### Task description
Transcribe the records that follow exactly. Skip the pictures.

### Material to process
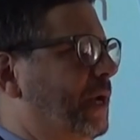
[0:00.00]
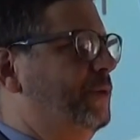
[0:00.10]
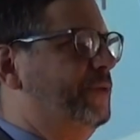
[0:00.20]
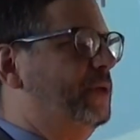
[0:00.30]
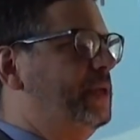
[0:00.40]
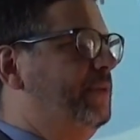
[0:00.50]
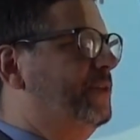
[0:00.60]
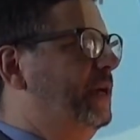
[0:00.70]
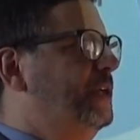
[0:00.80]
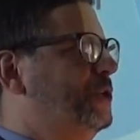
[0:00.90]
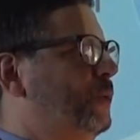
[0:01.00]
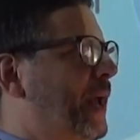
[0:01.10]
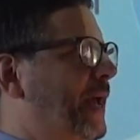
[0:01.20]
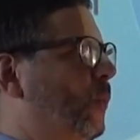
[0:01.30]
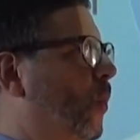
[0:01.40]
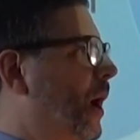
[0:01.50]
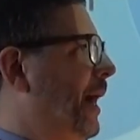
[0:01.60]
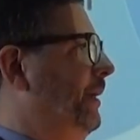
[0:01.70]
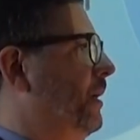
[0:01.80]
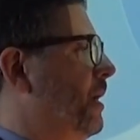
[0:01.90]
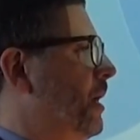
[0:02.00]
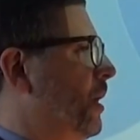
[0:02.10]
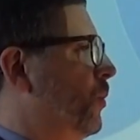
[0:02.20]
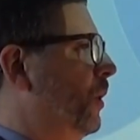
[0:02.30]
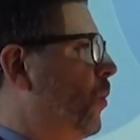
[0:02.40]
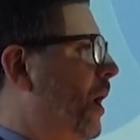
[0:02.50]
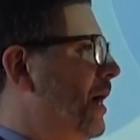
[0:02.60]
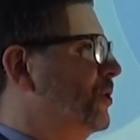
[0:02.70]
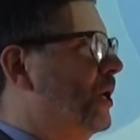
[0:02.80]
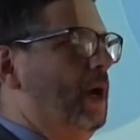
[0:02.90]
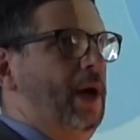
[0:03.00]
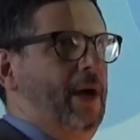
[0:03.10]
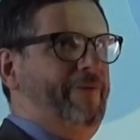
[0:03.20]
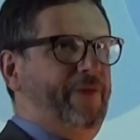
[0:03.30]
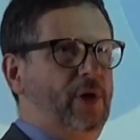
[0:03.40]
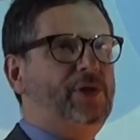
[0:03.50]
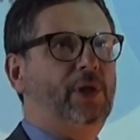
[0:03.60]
under 1332A1 requires first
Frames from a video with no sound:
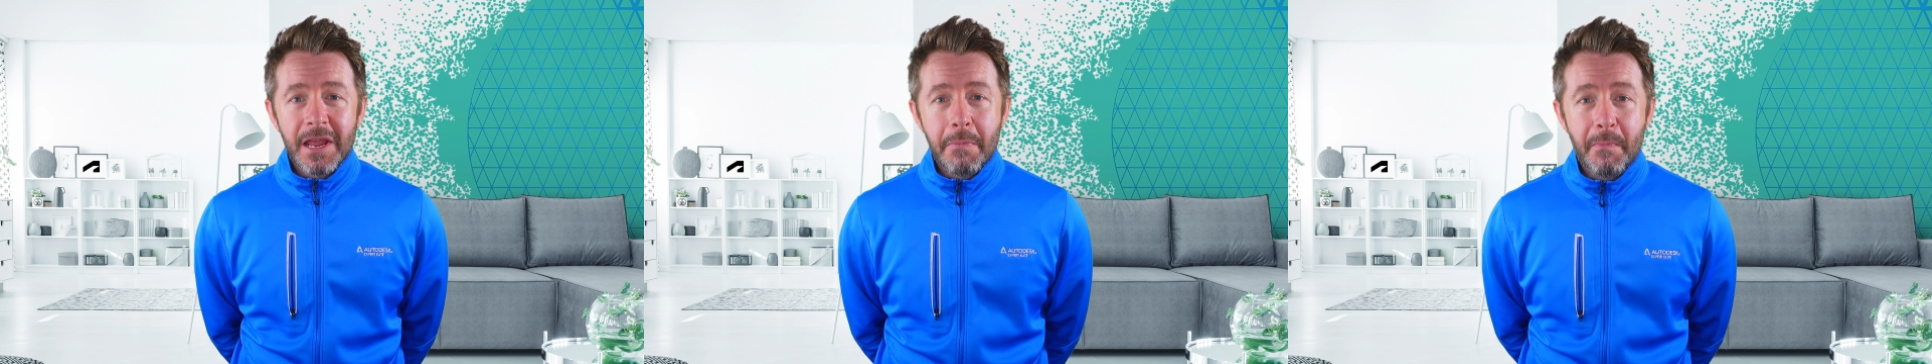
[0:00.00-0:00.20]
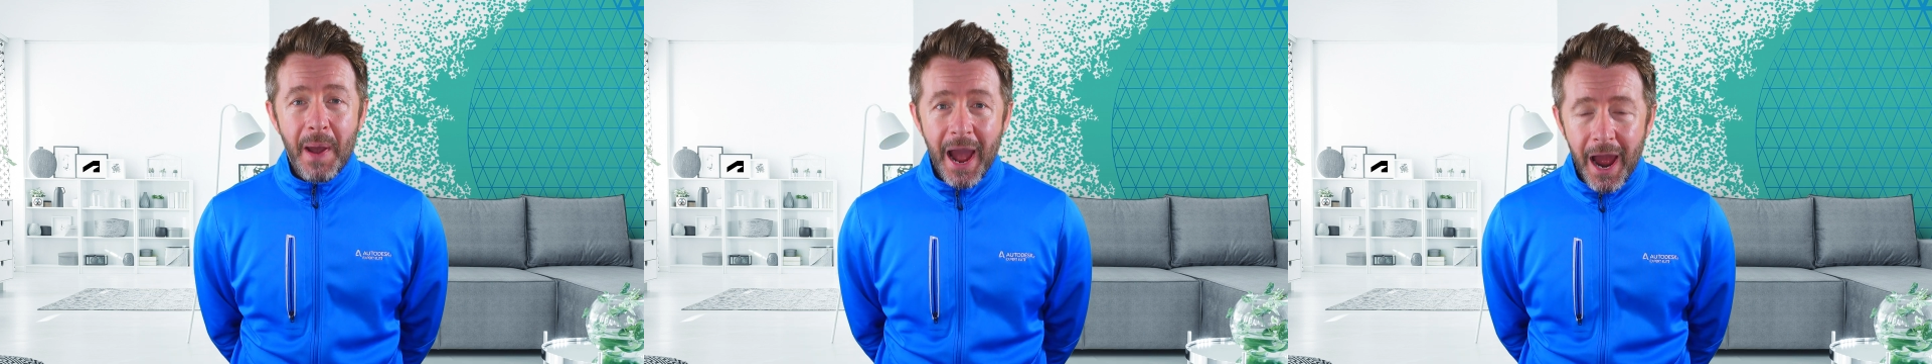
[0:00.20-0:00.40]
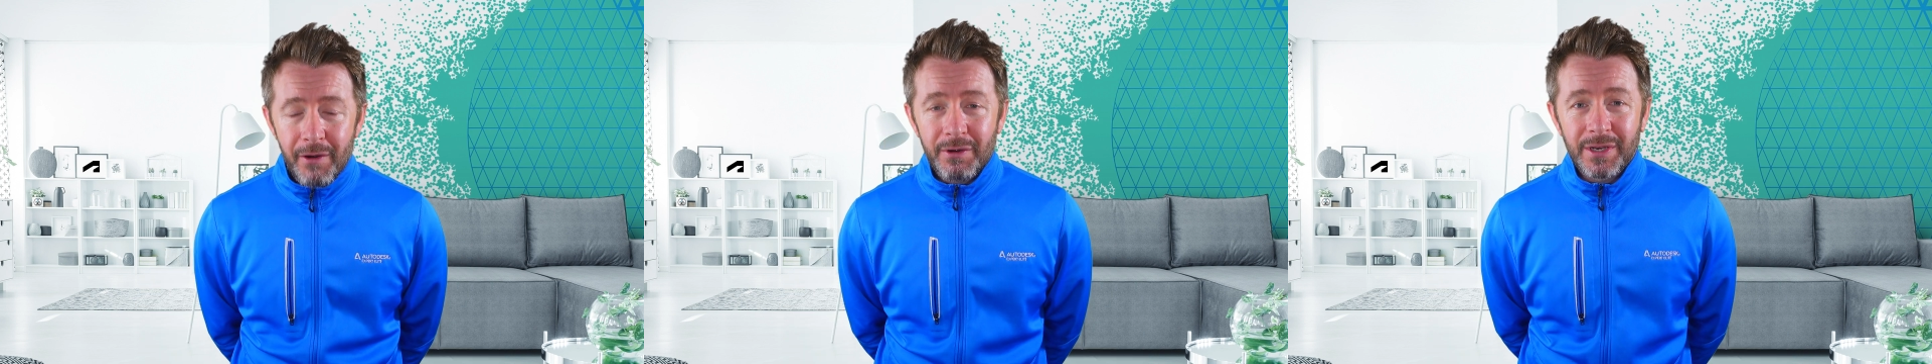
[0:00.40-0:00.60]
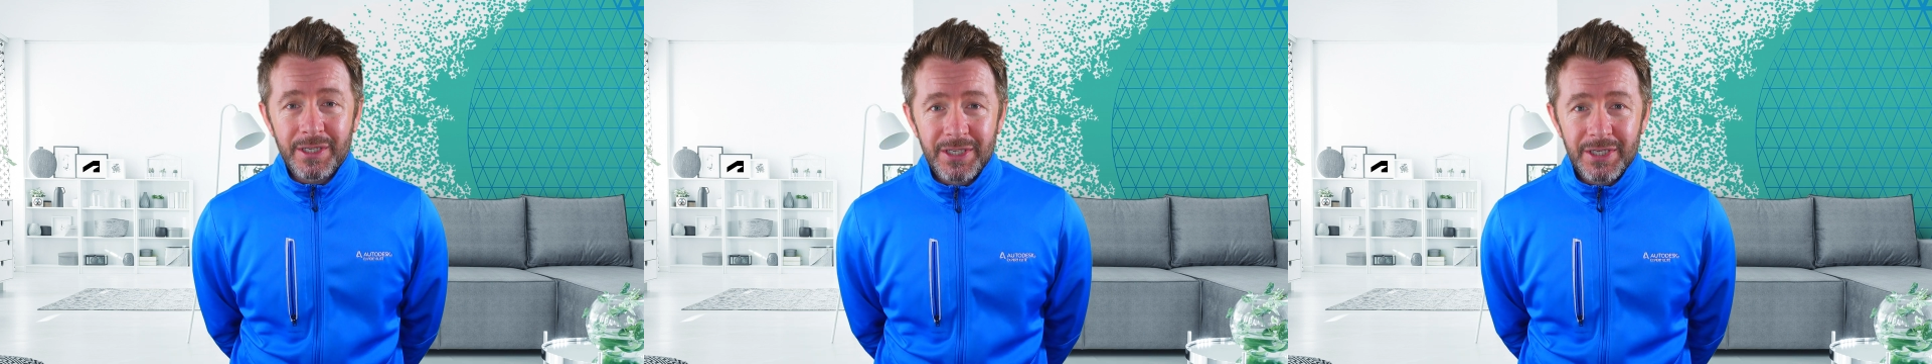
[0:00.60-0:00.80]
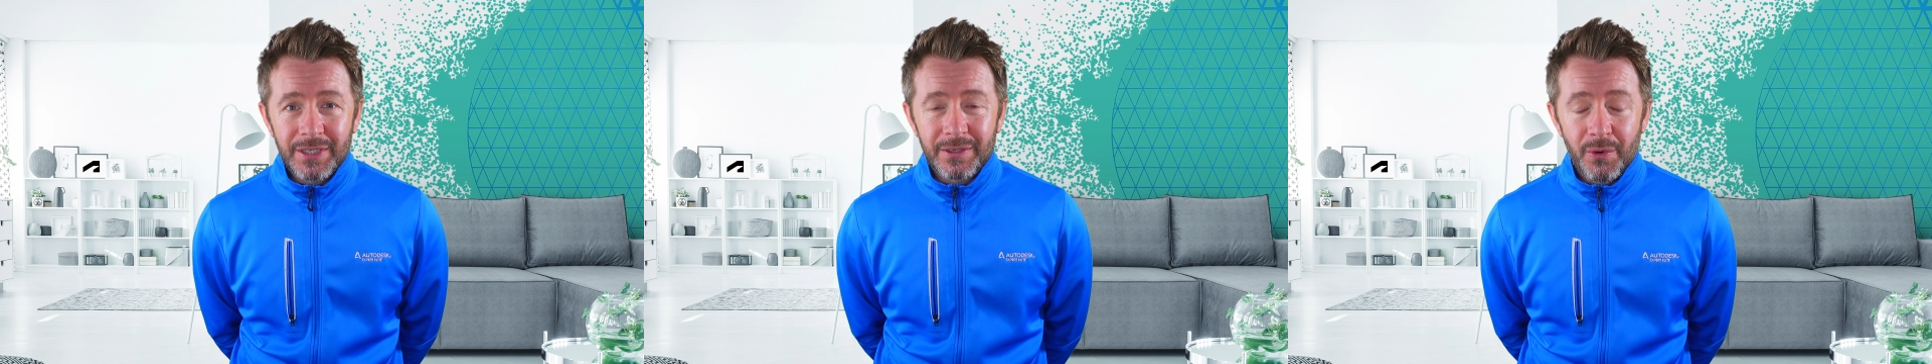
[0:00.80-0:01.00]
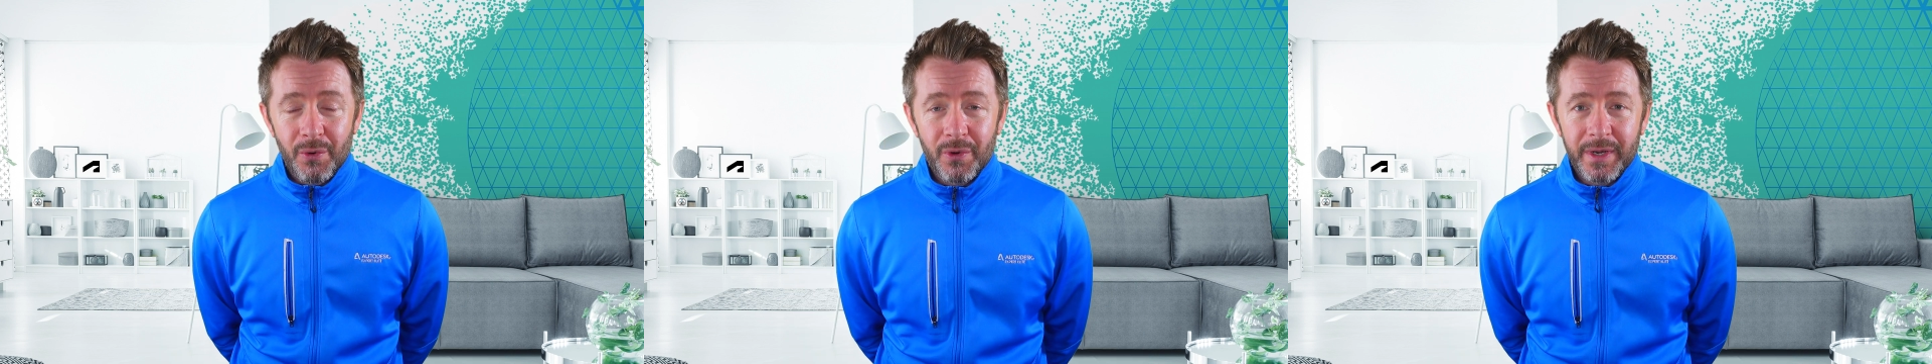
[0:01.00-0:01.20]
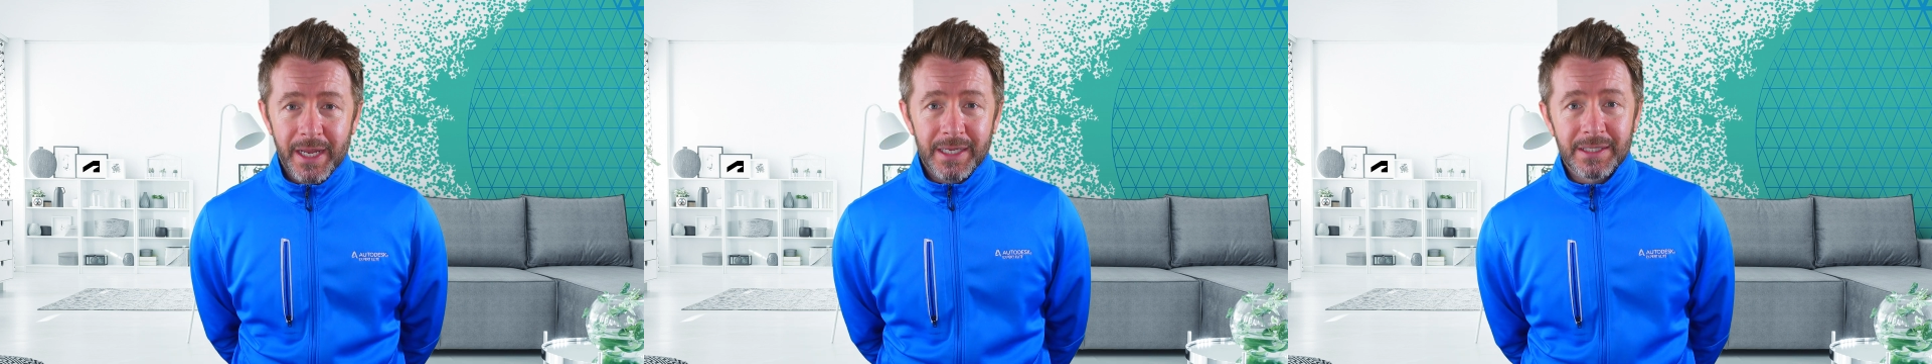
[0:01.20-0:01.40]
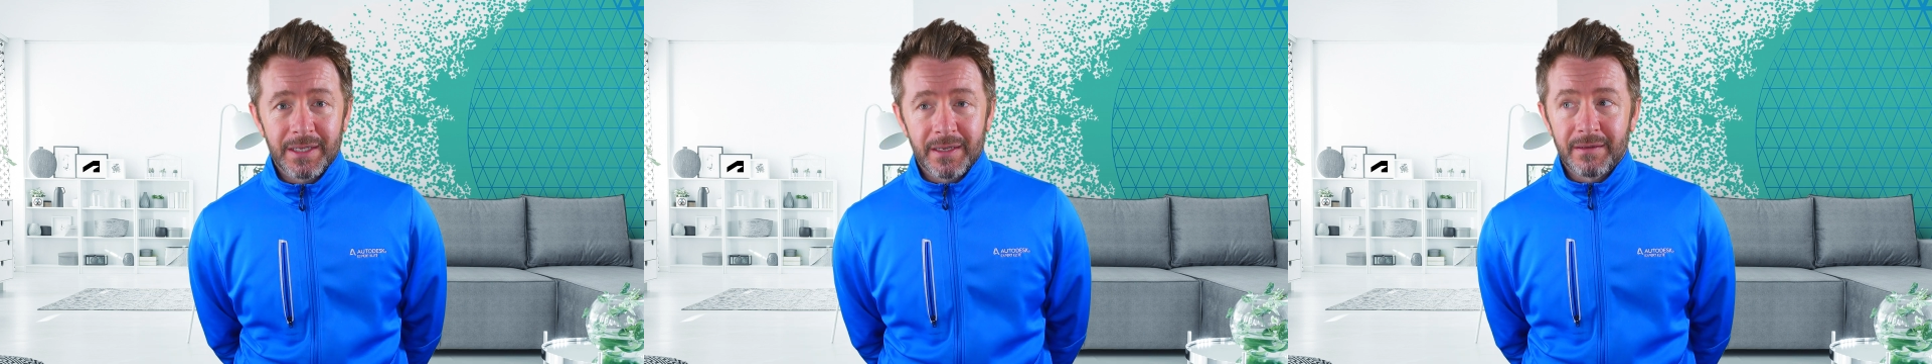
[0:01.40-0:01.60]
apparent to
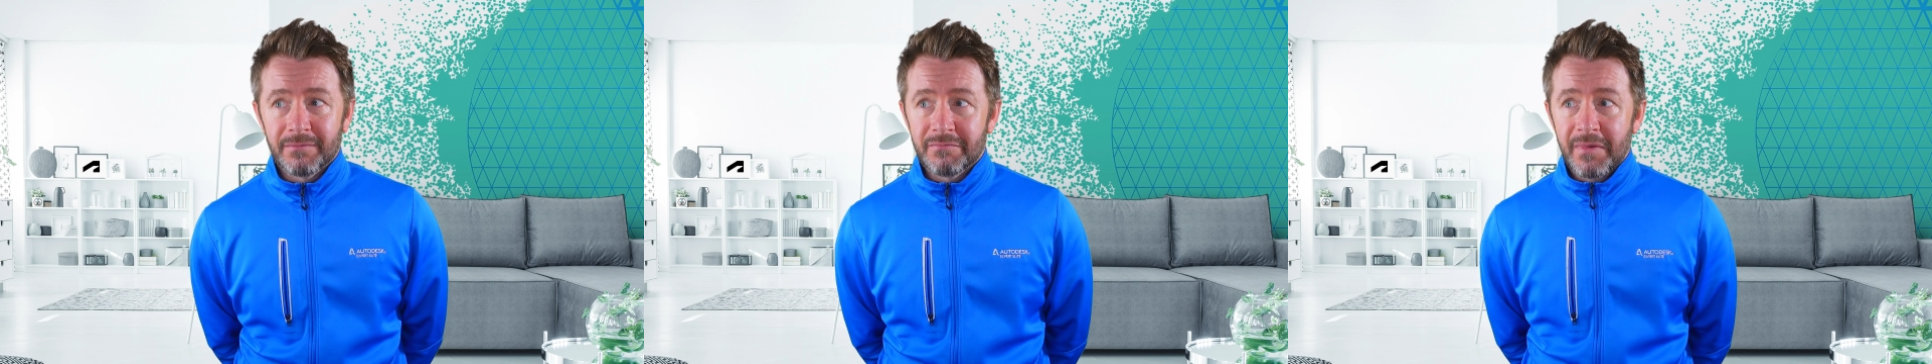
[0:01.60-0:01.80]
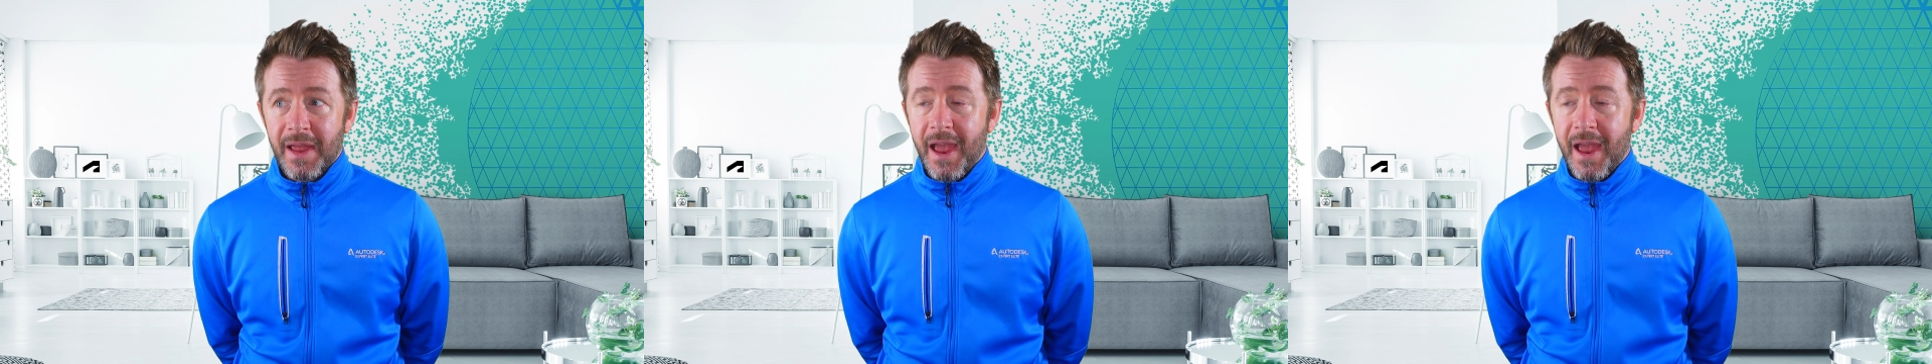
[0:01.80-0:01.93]
Autodesk and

### Output below
[0:00.00]
[0:00.10]
[0:00.20]
[0:00.30]
[0:00.40]
[0:00.50]
[0:00.60]
[0:00.70]
[0:00.80]
[0:00.90]
[0:01.00]
[0:01.10]
[0:01.20]
[0:01.30]
[0:01.40]
[0:01.50]
[0:01.60]
[0:01.70]
[0:01.80]
[0:01.90]
[0:02.00]
[0:02.10]
[0:02.20]
[0:02.30]
[0:02.40]
[0:02.50]
[0:02.60]
[0:02.70]
[0:02.80]
[0:02.90]
[0:03.00]
[0:03.10]
[0:03.20]
[0:03.30]
[0:03.40]
[0:03.50]
[0:03.60]
under 1332A1 requires first
Frames from a video with no sound:
[0:00.00-0:00.20]
[0:00.20-0:00.40]
[0:00.40-0:00.60]
[0:00.60-0:00.80]
[0:00.80-0:01.00]
[0:01.00-0:01.20]
[0:01.20-0:01.40]
[0:01.40-0:01.60]
apparent to
[0:01.60-0:01.80]
[0:01.80-0:01.93]
Autodesk and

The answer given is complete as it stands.